If anyone can mass-produce content, then content itself loses its edge. What matters instead is whether what you publish is rooted in lived experience and long-term thinking and in a visible body of work that didn’t just appear yesterday.

If you have online presence—a blog with posts going back years that organically grew into the ideas of your book—then you stand out instantly. If your book builds on frameworks you’ve been writing about for a long time, you have an advantage almost nobody else can replicate. You’re not just publishing a book; you’re publishing a life line. You’re putting out a true experience, something that can be traced, referenced, and verified.

In a world where everyone can mint content, bio content—the stuff that originates in real life—becomes exponentially more valuable.
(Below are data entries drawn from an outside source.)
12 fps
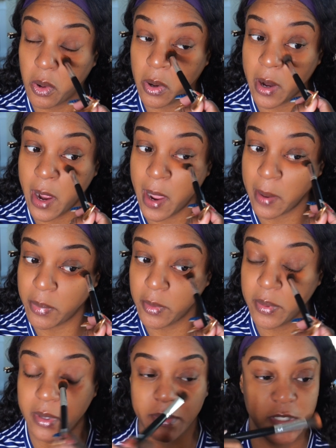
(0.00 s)
or
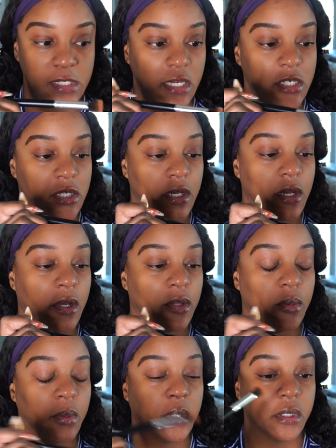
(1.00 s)
hyperpigmentation, in
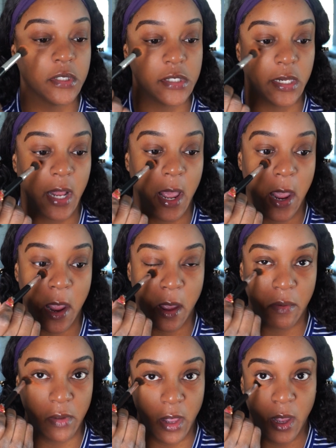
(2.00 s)
other words, that I
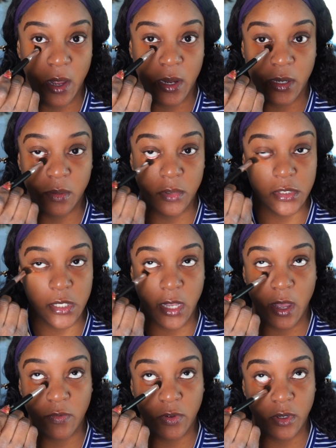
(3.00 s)
have. And I mostly
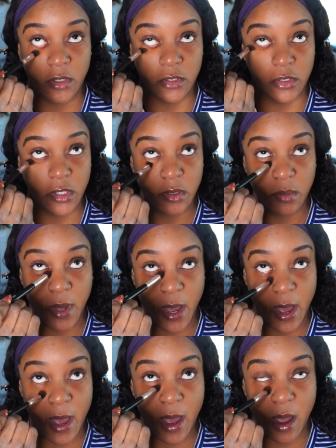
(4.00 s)
have it underneath my
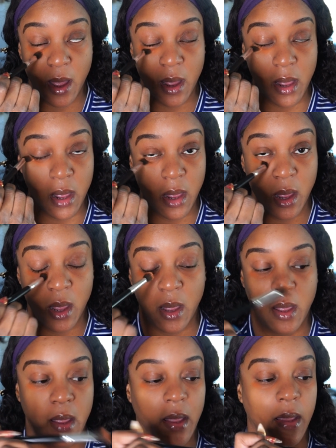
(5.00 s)
eye
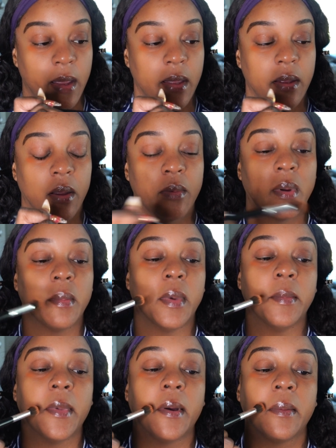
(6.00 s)
and around my
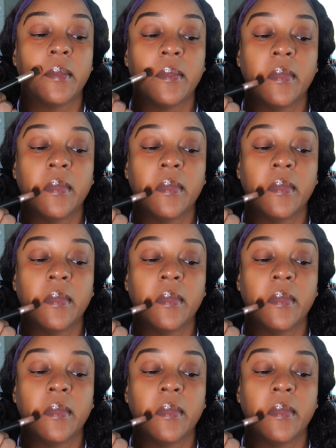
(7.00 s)
mouth.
A Personal Story: Launching Gravitational Habits

When I decided to turn Gravitational Habits into a book, it wasn’t a random creative burst or some AI-generation experiment. This approach has been publicly documented on my blog for more than five years. It was born out of routines I kept restarting, refining, failing at, and picking up again. Much of it unfolded in real time, in the open, especially during the Monday Moving Forward series—those weekly reflections where I recalibrated, tested micro-adjustments, and tried to understand why habits stick or fall apart.

Turning that period into a book didn’t feel like creating something new—it felt more like pouring a part of my life in between 2 covers. The notes, the systems, the metaphors, the setbacks, the recoveries… all of them were part of a long-term arc that AI simply cannot fabricate.